L’erreur manifeste d’appréciation du zonage d’un PLU est rarement admise, encore plus rarement lorsque cette erreur manifeste d’appréciation consiste à avoir classé un terrain en zone AU, où les constructions sont subordonnées à la modification ou à la révision du PLU, alors que la cour considère ce terrain comme étant suffisamment desservi.
C’est ce qu’a fait la cour administrative d’appel de DOUAI dans un arrêt du 29 août 2024 (n°23DA01796).
L’article R151-20 du code de l’urbanisme dispose ce qui suit :
« Les zones à urbaniser sont dites » zones AU « . Peuvent être classés en zone à urbaniser les secteurs destinés à être ouverts à l’urbanisation.
Lorsque les voies ouvertes au public et les réseaux d’eau, d’électricité et, le cas échéant, d’assainissement existant à la périphérie immédiate d’une zone AU ont une capacité suffisante pour desservir les constructions à implanter dans l’ensemble de cette zone et que des orientations d’aménagement et de programmation et, le cas échéant, le règlement en ont défini les conditions d’aménagement et d’équipement, les constructions y sont autorisées soit lors de la réalisation d’une opération d’aménagement d’ensemble, soit au fur et à mesure de la réalisation des équipements internes à la zone prévus par les orientations d’aménagement et de programmation et, le cas échéant, le règlement.

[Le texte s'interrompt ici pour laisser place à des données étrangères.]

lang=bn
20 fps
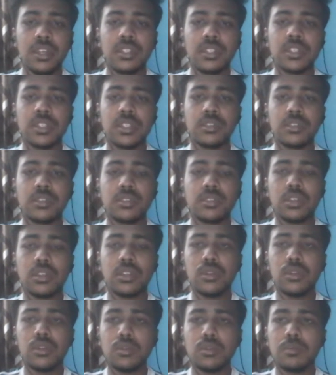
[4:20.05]
সেটা হচ্ছে
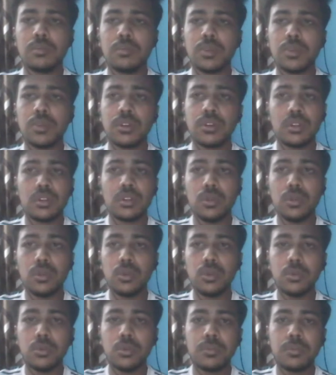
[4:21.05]
লুপ লুপ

Lorsque les voies ouvertes au public et les réseaux d’eau, d’électricité et, le cas échéant, d’assainissement existant à la périphérie immédiate d’une zone AU n’ont pas une capacité suffisante pour desservir les constructions à implanter dans l’ensemble de cette zone, son ouverture à l’urbanisation est subordonnée à une modification ou à une révision du plan local d’urbanisme comportant notamment les orientations d’aménagement et de programmation de la zone ».
La métropole européenne de LILLE (MEL), compétente pour l’élaboration du PLUi, avait classé un terrain de 8 hectares en zone AUDm, définie comme une zone ne bénéficiant pas d’une capacité suffisante des réseaux pour desservir les constructions à implanter et où l’ouverture à l’urbanisation était subordonnée à la modification ou à la révision du plan local d’urbanisme.

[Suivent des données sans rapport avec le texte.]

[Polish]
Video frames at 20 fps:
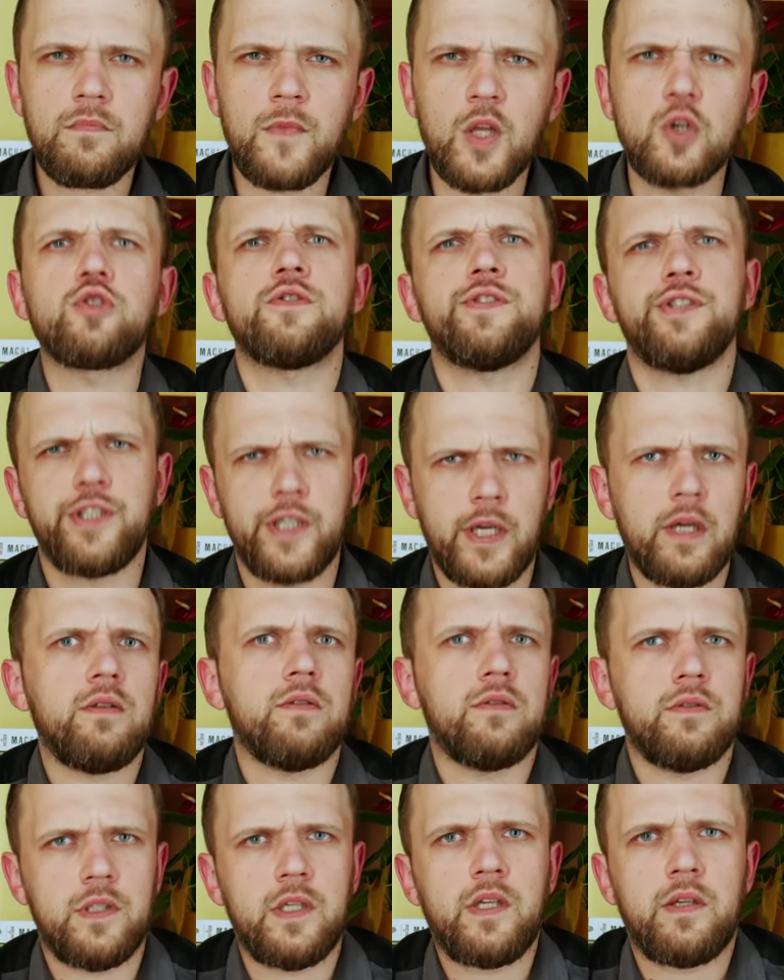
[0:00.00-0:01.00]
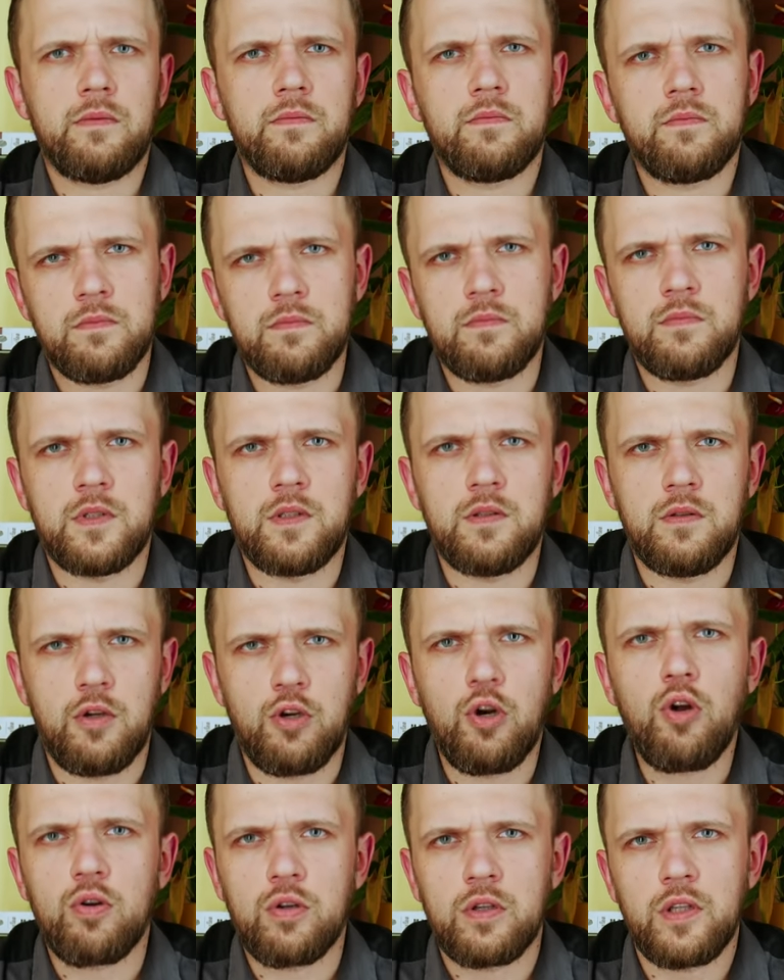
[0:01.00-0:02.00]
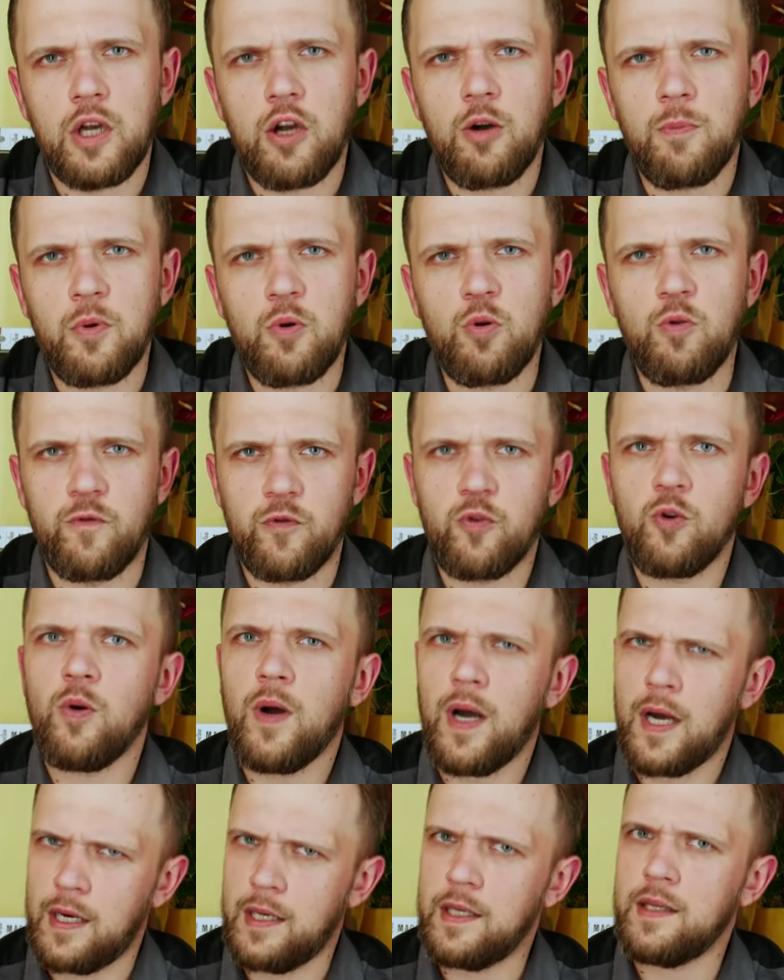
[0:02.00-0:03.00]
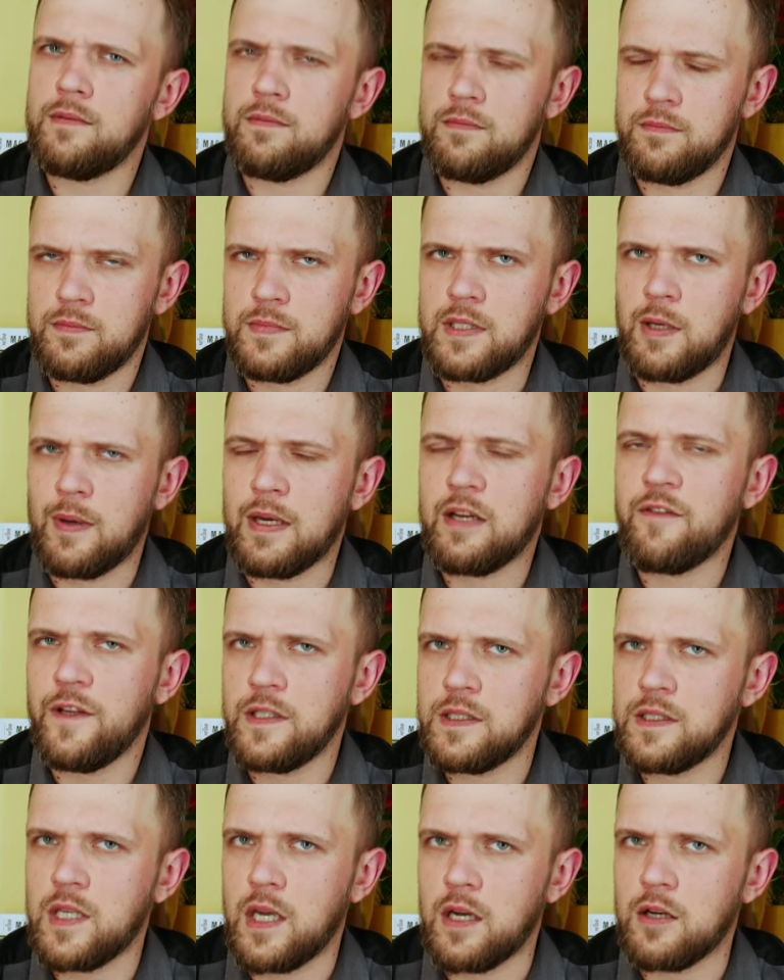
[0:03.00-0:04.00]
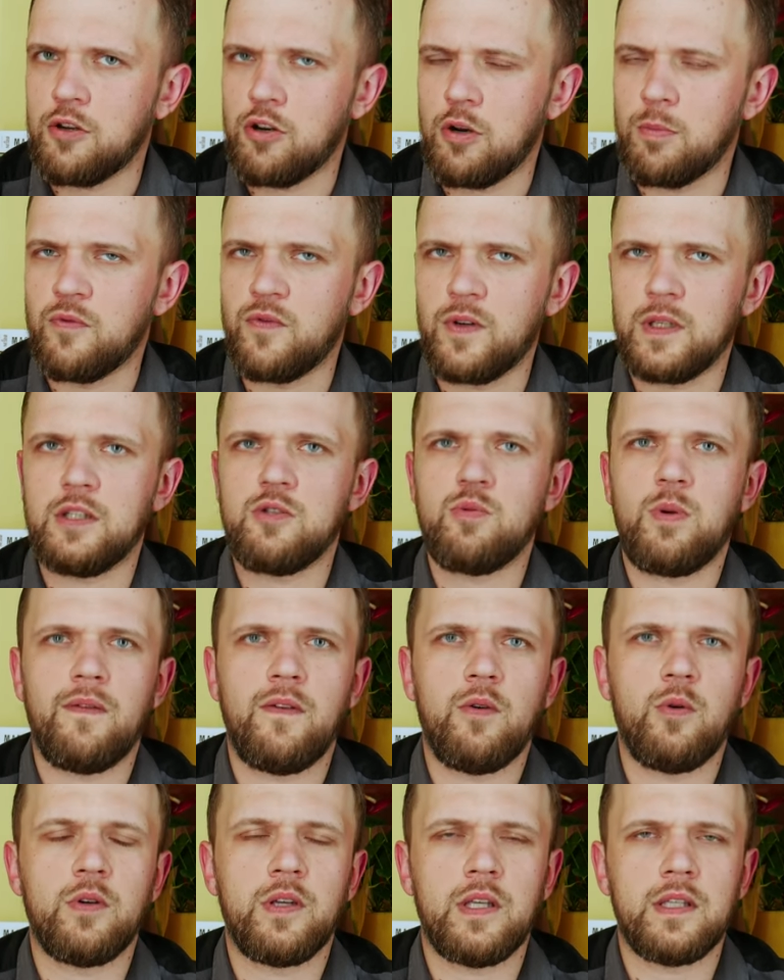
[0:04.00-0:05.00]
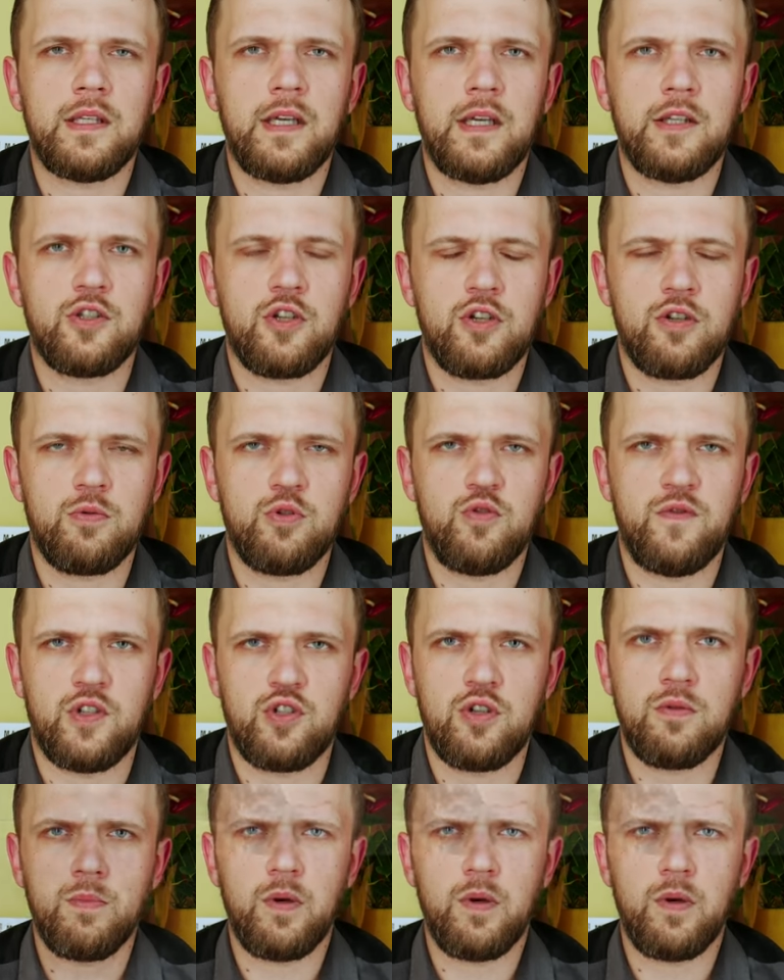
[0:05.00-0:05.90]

Oczywiście nie mm, rok jego pochówku, ale cała kwestia grobu Władysława Łokietka jest rzeczą świeżą,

La cour relève d’une part que le terrain est situé dans « l’enveloppe urbaine », et d’autre part, que les réseaux d’électricité, de gaz, d’eau potable, d’assainissement eaux usées et pluviales et de télécommunication existent sur l’ensemble des voies desservant les parcelles et que la MEL n’apporte aucun élément pour établir que ces réseaux existants ne seraient pas suffisants pour desservir les constructions à implanter alors qu’ils desservent déjà des immeubles d’habitation et des institutions publiques (dont une caserne de pompiers).
La cour conclut donc que le classement en zone AUDm est entaché d’erreur manifeste d’appréciation.
Si cette décision mérite d’être remarquée, c’est qu’il est assez rare que le juge administratif qualifie l’erreur de zonage d’erreur manifeste d’appréciation, ce qui est nécessaire pour conclure à l’illégalité du PLU.
D’ailleurs, la cour administrative d’appel de DOUAI était saisie d’autres recours contre le PLUi de la métropole européenne de LILLE et, statuant le même jour, les autres recours ont tous été rejetés.
Cela est d’autant plus remarquable que le terrain en question était un vaste terrain de 8 hectares, susceptible d’accueillir des constructions importantes et dont on pouvait subodorer qu’elles rendraient nécessaire le renforcement de certains réseaux ; mais la personne publique semble avoir fait un effort modéré dans l’administration de la preuve du caractère insuffisant des réseaux pour desservir les constructions à implanter, et la cour en a tiré toutes les conséquences.
L’arrêt est également intéressant en ce qu’il statue non pas sur une demande d’annulation du PLUi, mais sur une demande d’annulation du rejet d’une demande d’abrogation.
Le régime de la demande d’abrogation se distingue du recours en annulation sur de nombreux points :
- Notamment, la demande d’abrogation est appréciée à la date à laquelle le juge statue et non, comme pour l’annulation, à la date à laquelle la décision a été prise.
- Par ailleurs, aucun vice de forme ou de procédure ne peut être invoqué (CE 18 mai 2018, CFDT FINANCES, n°414583, publié au recueil Lebon et, pour une application en matière de PLU, CE 24 mars 2021, n°428462, mentionné dans les tables du recueil Lebon).
Malgré cette contrainte, la demande d’abrogation présente l’avantage par rapport à la demande d’annulation qu’elle peut être formée plus de deux mois après la publication de la décision d’approbation.